▸ TASK STATEMENT:
Copy, please, the line with "(1.00 s to 2.00 s)" and each line that follows it through the end of the data below, exactly as given and without pictures.

▸ THE RECORDS:
####
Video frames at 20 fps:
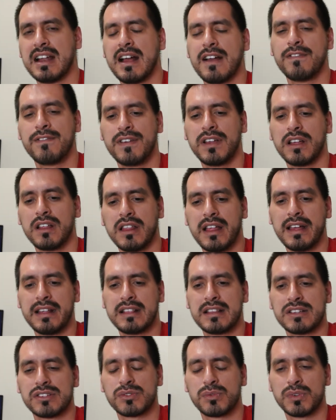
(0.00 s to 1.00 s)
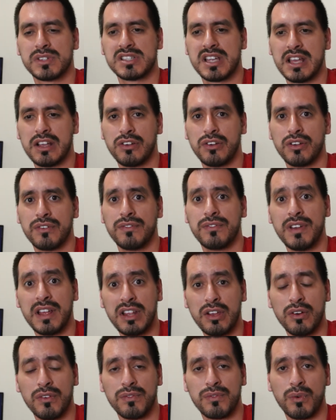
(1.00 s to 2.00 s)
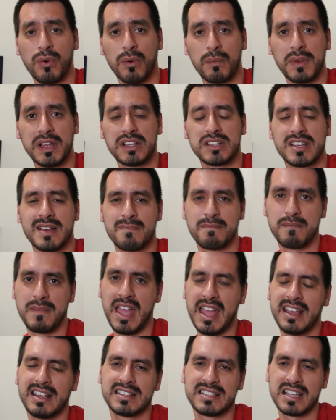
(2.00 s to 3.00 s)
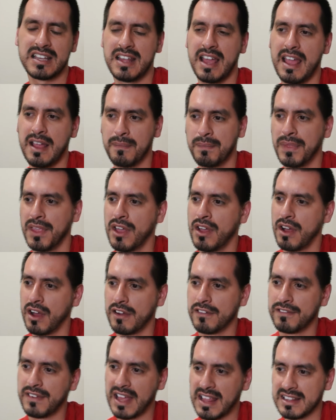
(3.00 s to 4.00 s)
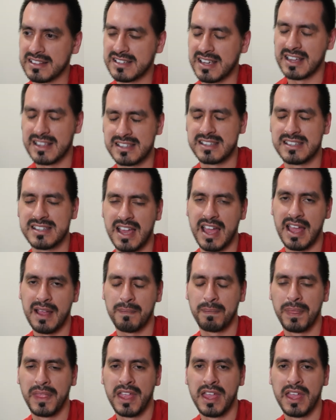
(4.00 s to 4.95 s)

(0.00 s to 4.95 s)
I feel like this was a good video for me to make today on Valentine's Day.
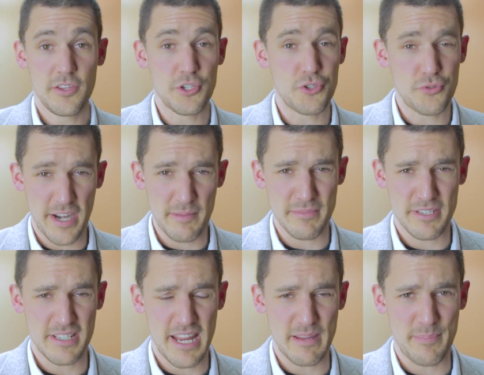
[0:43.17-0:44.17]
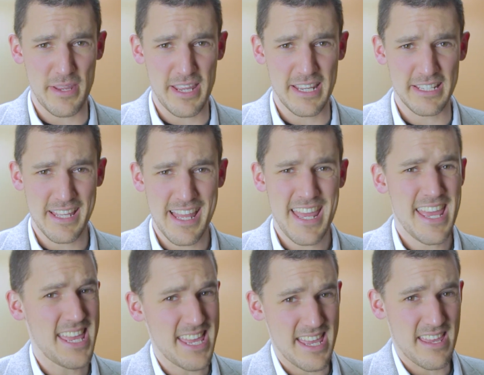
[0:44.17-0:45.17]
The dreaded mistake being
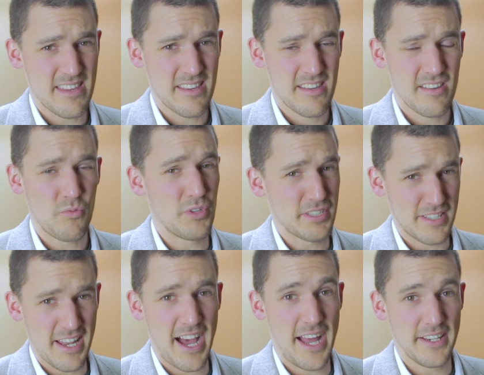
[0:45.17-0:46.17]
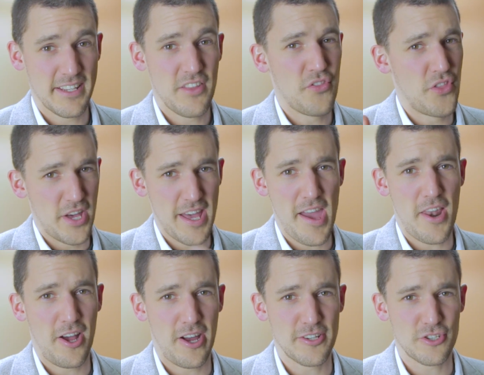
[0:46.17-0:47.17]
he was not the head
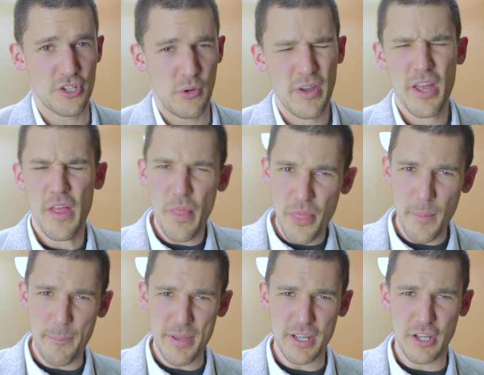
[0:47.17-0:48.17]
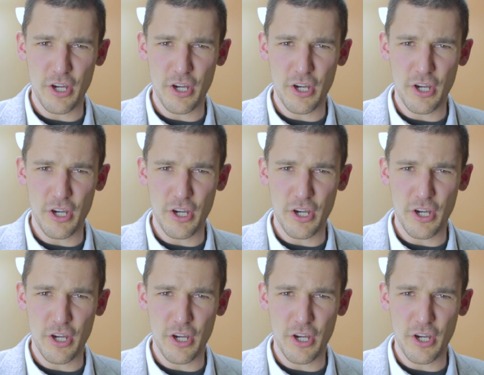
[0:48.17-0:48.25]
honcho, the big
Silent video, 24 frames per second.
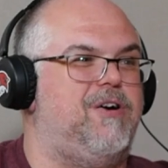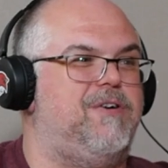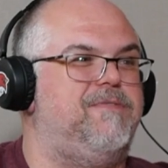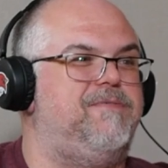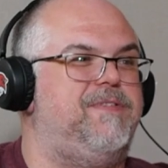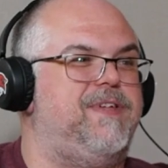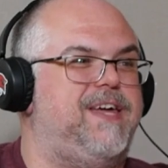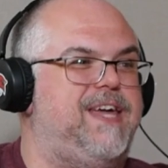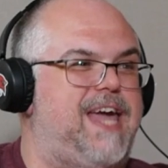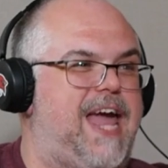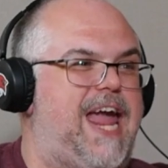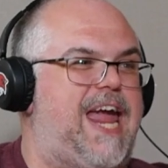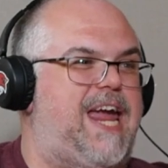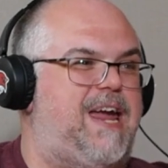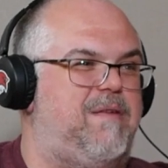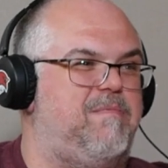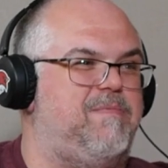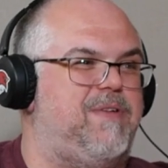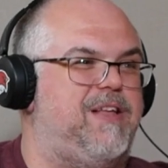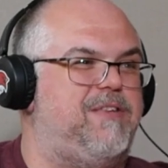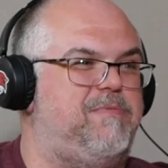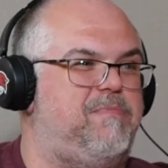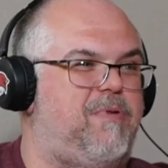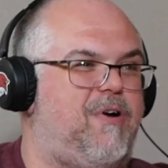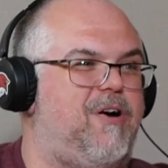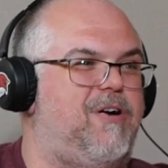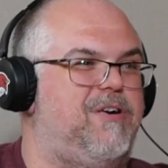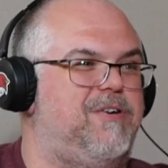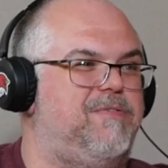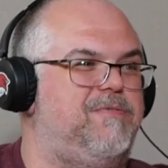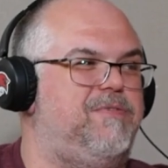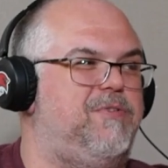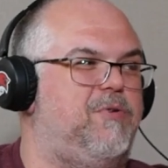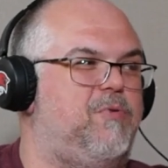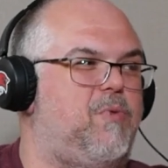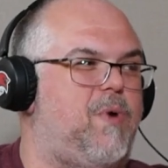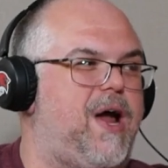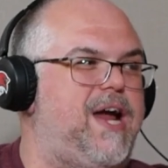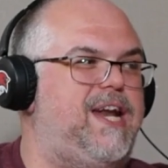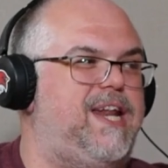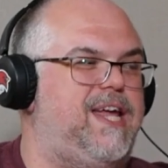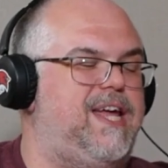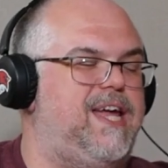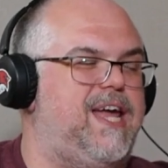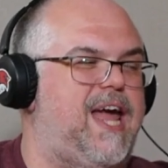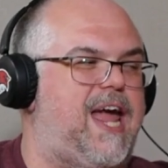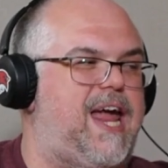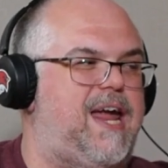of the game. That's part of the
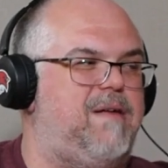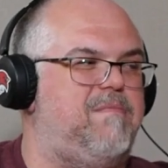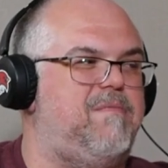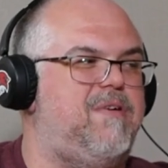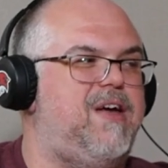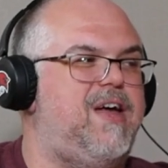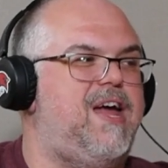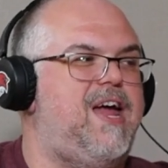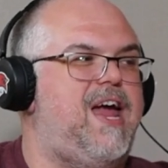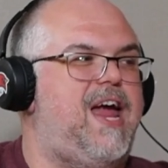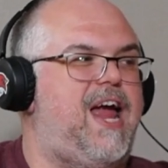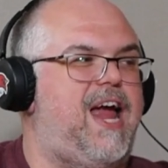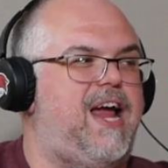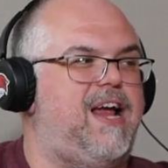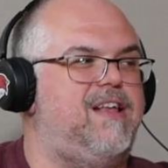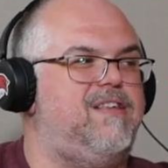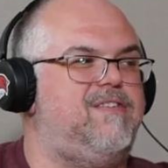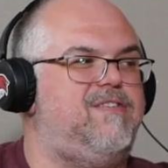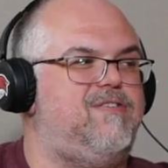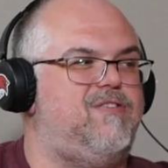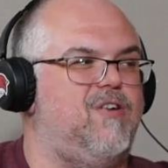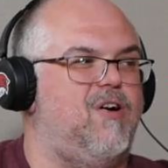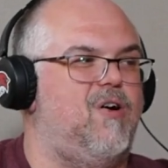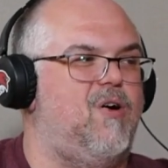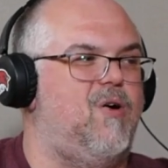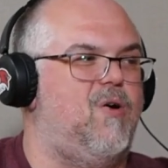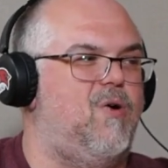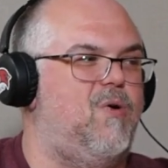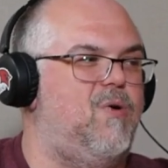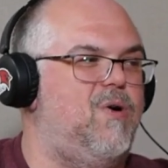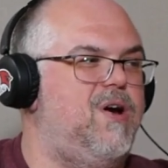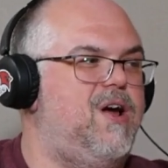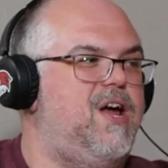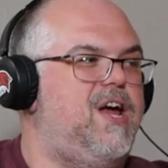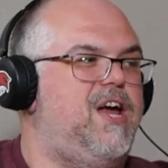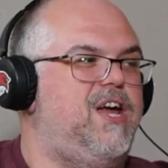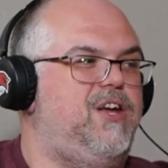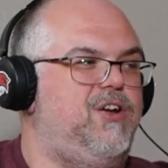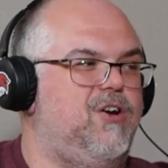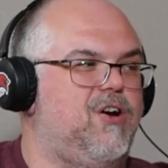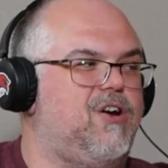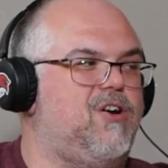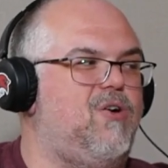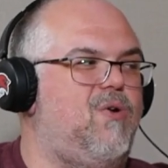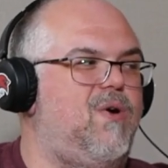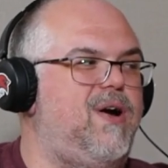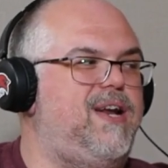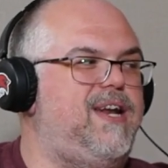writing game. And so you're
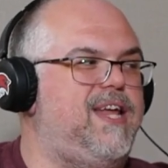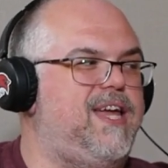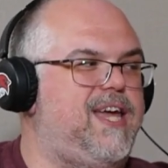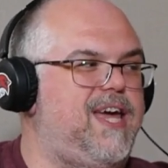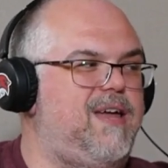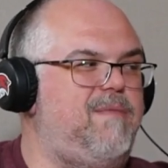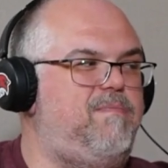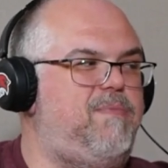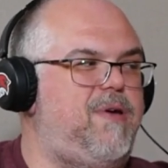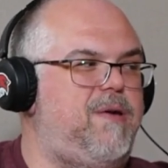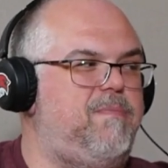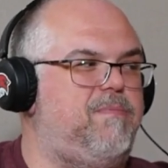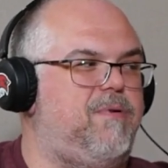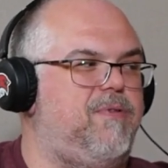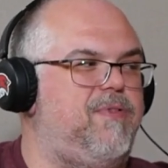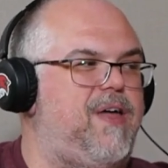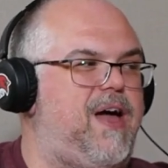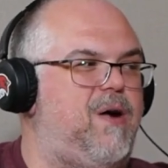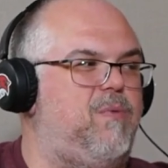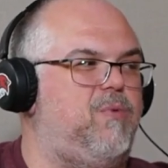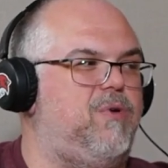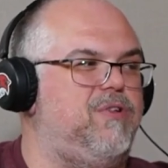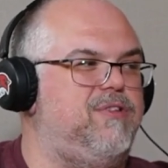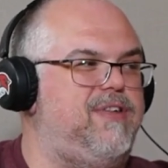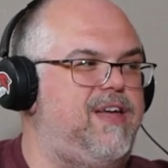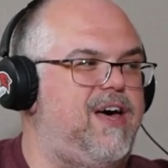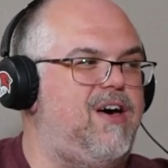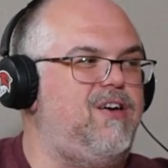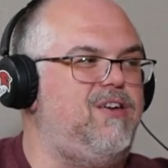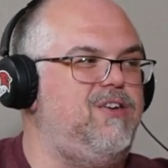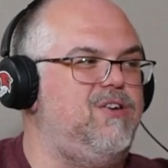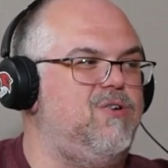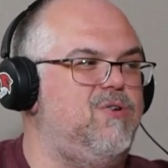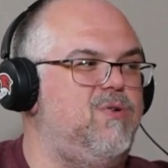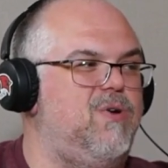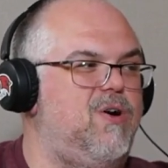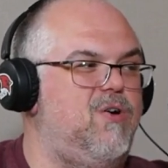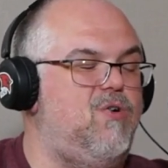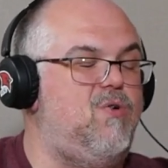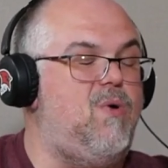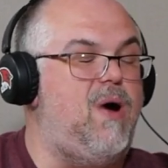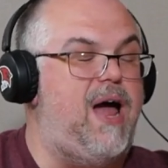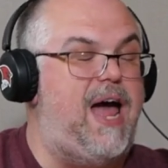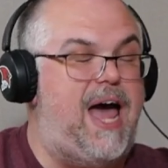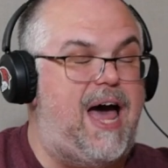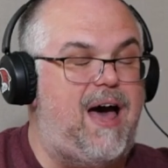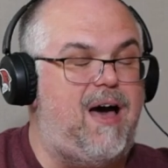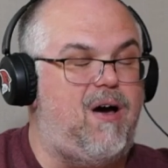going to get people that will tell you who
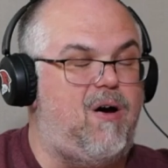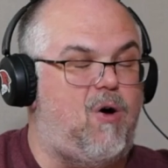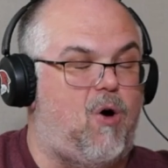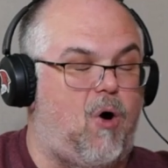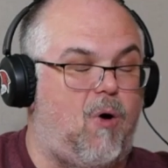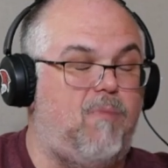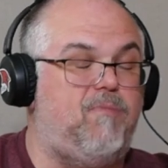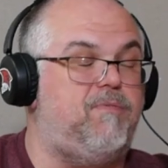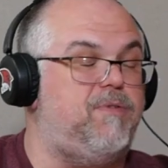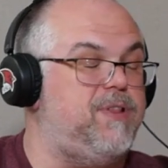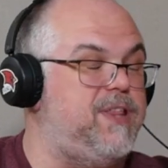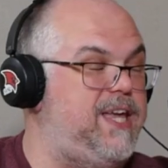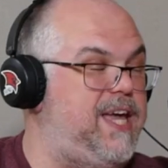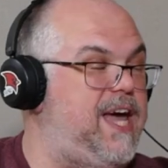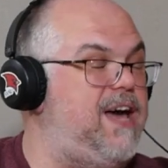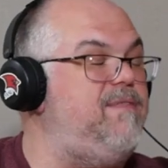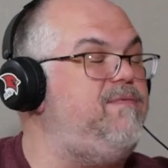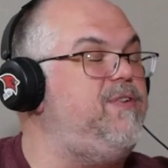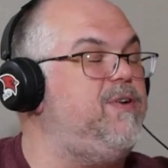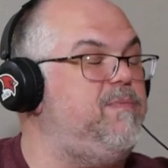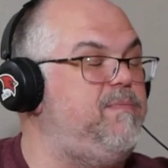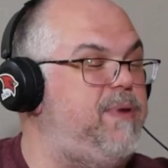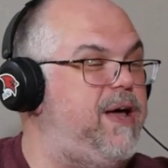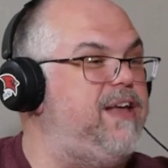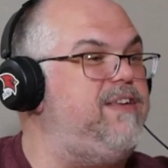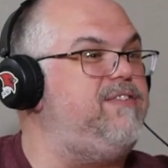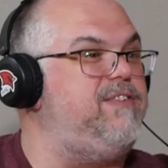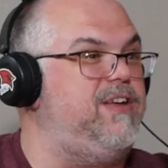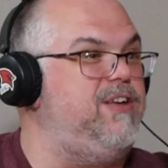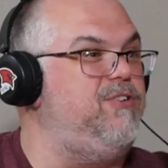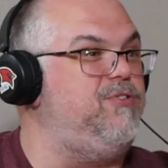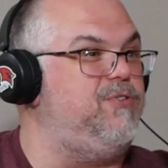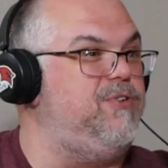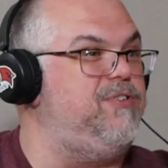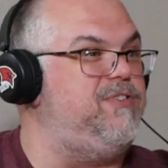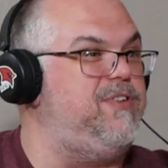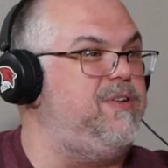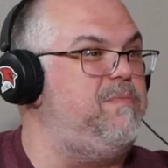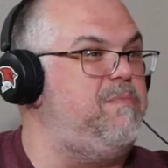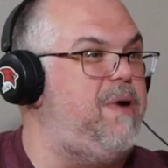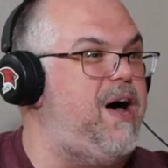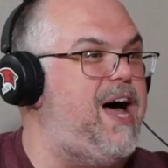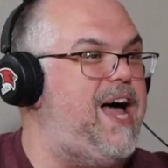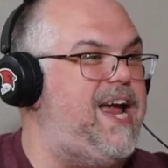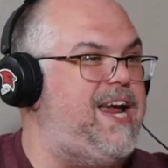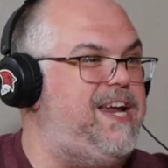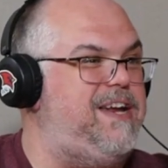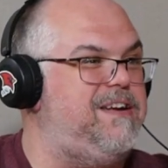hopefully have your best interest in
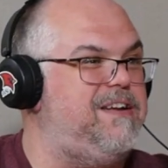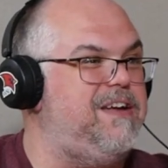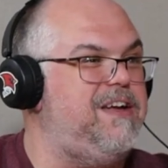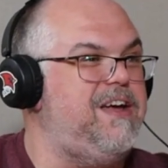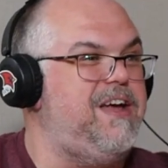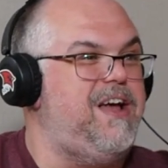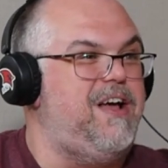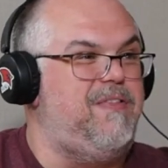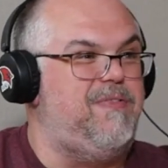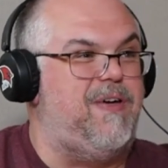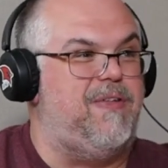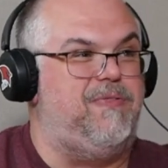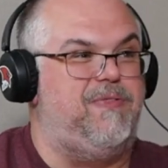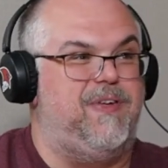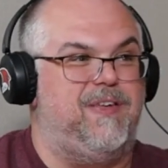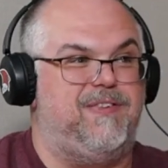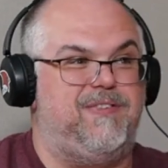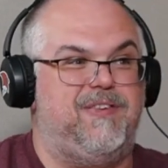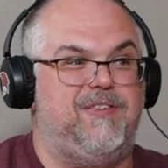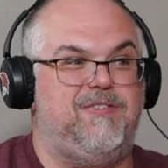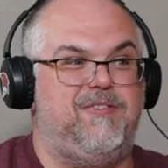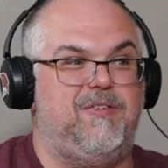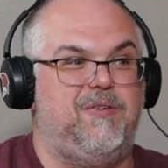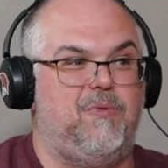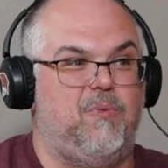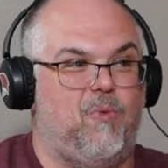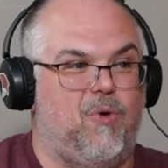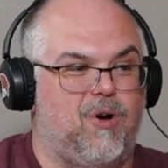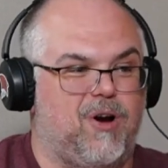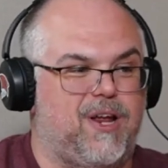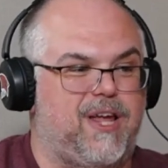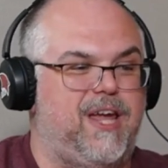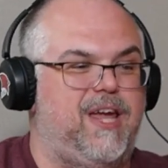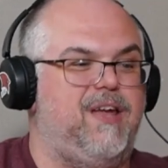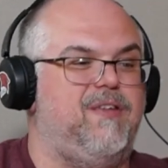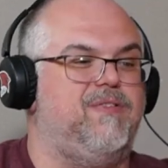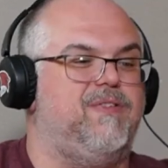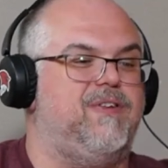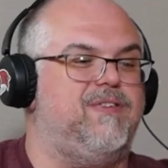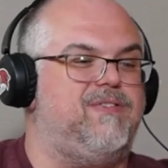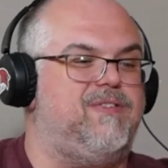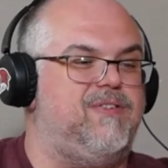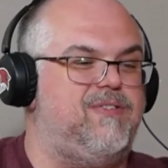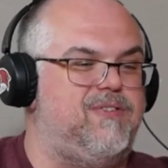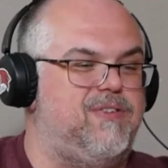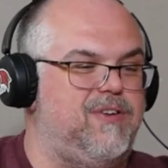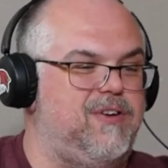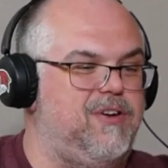mind, that this isn't working, this
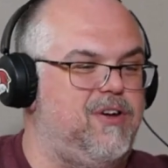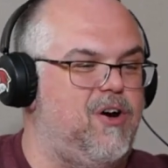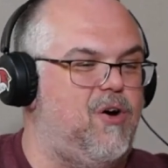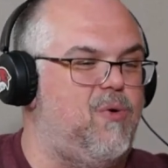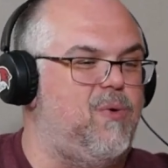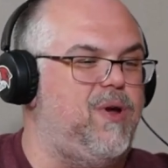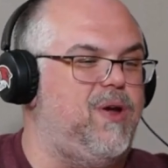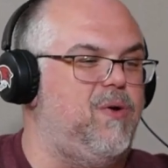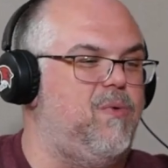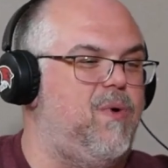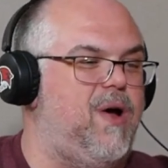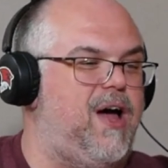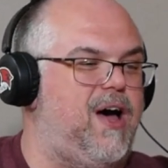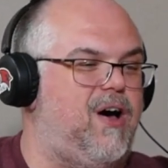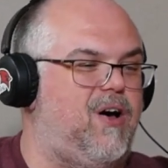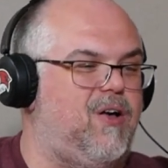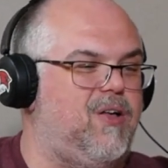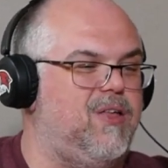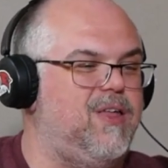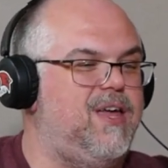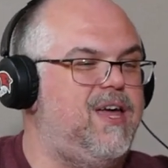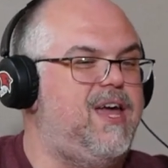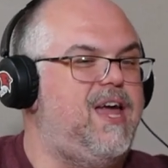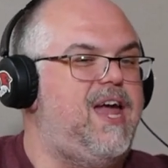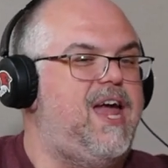isn't going well.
####
▸ RESPONSE FOR THIS EXERCISE:
(1.00 s to 2.00 s)
(2.00 s to 3.00 s)
(3.00 s to 4.00 s)
(4.00 s to 4.95 s)

(0.00 s to 4.95 s)
I feel like this was a good video for me to make today on Valentine's Day.
[0:43.17-0:44.17]
[0:44.17-0:45.17]
The dreaded mistake being
[0:45.17-0:46.17]
[0:46.17-0:47.17]
he was not the head
[0:47.17-0:48.17]
[0:48.17-0:48.25]
honcho, the big
Silent video, 24 frames per second.
of the game. That's part of the
writing game. And so you're
going to get people that will tell you who
hopefully have your best interest in
mind, that this isn't working, this
isn't going well.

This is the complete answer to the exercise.